Matthew D. McGill, a lawyer for the private individuals, had stressed that the law deprives Indian children – some 11,000 who were in foster care in 2020 – of an adoption that could be in the child’s best interest. He challenged the law on a variety of grounds, arguing that Congress lacked the authority to pass the law because its powers relating to Indian affairs has limitations. He said the law violates the Constitution’s Equal Protection Clause because any classification by race has to survive strict scrutiny in the courts.

McGill had the support of Texas Solicitor General Judd E. Stone II, who told the justices that “Congress cannot require states to administer a nationwide child custody regime” and said that the law can, at times, return children to unsafe environments, and contributes to high statistics concerning Indian child welfare. He pushed back on any notion that the state does not have the legal injury necessary to bring the case by arguing that if a state fails to comply with the law it could lose substantial amounts of Medicare payments.

McGill said Thursday that a “main concern” was for a 5-year-old girl of Native heritage – known in court papers as “Y. R. J.” – who has lived with the named plaintiff, the Brackeen family, “for nearly her whole life.”

He continued: “The Court did not address our core claim that ICWA impermissibly discriminates against Native American children and families that wish to adopt them, saying it must be brought in state court. As Justice Kavanaugh observed today, that equal protection claim is ‘serious,’ and we will ask the state court to address it in the Brackeens’ upcoming trial to adopt Y.R.J.”

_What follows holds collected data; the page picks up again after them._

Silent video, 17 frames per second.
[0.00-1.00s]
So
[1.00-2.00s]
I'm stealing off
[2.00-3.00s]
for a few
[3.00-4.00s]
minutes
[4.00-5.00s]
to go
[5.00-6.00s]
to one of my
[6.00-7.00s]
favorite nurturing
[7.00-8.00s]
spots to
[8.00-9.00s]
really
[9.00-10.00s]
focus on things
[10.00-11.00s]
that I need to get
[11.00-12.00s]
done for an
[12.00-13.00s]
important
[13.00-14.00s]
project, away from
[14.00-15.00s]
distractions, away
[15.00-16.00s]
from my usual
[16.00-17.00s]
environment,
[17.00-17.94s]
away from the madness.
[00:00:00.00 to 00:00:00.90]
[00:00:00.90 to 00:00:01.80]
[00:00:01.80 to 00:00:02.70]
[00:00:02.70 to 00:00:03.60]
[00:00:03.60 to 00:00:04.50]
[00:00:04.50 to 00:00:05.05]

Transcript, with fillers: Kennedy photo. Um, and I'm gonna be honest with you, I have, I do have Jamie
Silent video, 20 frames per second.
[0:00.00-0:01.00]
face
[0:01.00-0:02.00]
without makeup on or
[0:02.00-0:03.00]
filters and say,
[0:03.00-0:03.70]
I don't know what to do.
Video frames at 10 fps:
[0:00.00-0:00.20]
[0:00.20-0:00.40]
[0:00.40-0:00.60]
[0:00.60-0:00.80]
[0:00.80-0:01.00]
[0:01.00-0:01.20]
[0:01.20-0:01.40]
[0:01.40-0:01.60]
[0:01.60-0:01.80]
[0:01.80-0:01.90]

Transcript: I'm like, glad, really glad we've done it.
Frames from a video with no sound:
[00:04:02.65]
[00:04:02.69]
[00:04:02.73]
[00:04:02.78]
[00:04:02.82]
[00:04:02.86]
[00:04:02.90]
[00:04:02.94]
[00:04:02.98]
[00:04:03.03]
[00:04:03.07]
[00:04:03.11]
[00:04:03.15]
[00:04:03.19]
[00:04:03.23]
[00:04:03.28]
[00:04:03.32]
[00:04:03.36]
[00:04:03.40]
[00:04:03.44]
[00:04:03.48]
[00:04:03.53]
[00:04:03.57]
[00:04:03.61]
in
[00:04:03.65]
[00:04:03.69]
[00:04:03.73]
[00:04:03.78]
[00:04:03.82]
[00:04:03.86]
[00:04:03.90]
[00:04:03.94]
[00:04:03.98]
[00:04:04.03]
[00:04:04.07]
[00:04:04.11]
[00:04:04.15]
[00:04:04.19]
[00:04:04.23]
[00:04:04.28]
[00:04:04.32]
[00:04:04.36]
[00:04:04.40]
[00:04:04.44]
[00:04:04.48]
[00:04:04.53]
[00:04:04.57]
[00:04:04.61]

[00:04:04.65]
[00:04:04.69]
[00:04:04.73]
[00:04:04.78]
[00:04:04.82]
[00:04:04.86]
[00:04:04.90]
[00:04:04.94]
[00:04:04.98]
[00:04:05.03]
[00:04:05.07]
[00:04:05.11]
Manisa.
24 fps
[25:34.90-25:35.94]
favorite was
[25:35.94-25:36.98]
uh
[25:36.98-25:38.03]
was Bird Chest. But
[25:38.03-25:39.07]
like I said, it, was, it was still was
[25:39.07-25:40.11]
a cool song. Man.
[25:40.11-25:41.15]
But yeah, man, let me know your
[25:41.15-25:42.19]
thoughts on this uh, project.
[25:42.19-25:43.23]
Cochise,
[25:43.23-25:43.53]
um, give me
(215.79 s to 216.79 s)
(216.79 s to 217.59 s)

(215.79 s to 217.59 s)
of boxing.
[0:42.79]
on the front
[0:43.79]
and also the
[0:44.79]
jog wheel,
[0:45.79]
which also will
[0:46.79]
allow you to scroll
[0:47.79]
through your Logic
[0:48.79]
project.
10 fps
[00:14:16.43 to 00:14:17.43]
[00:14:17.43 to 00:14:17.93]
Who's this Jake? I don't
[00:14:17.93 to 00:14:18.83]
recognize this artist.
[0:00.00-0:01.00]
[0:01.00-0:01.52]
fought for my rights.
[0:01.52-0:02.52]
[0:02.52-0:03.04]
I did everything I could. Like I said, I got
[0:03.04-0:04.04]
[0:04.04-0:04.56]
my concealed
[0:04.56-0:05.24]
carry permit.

Twenty-five states – home to 86% of federally recognized Indian tribes – filed a friend-of-the-court brief in favor of the law. “As state sovereigns,” they argued in briefs, “we also have a powerful interest in mutually beneficial relationships with Indian tribes in our states – who share our interest in the wellbeing of Indian children.”

Challengers to the law won at the district court level. A federal appeals court reversed the decision, but agreed to hear the case with a larger number of judges. That court issued a fractured opinion striking part of the law.

This story has been updated with additional developments.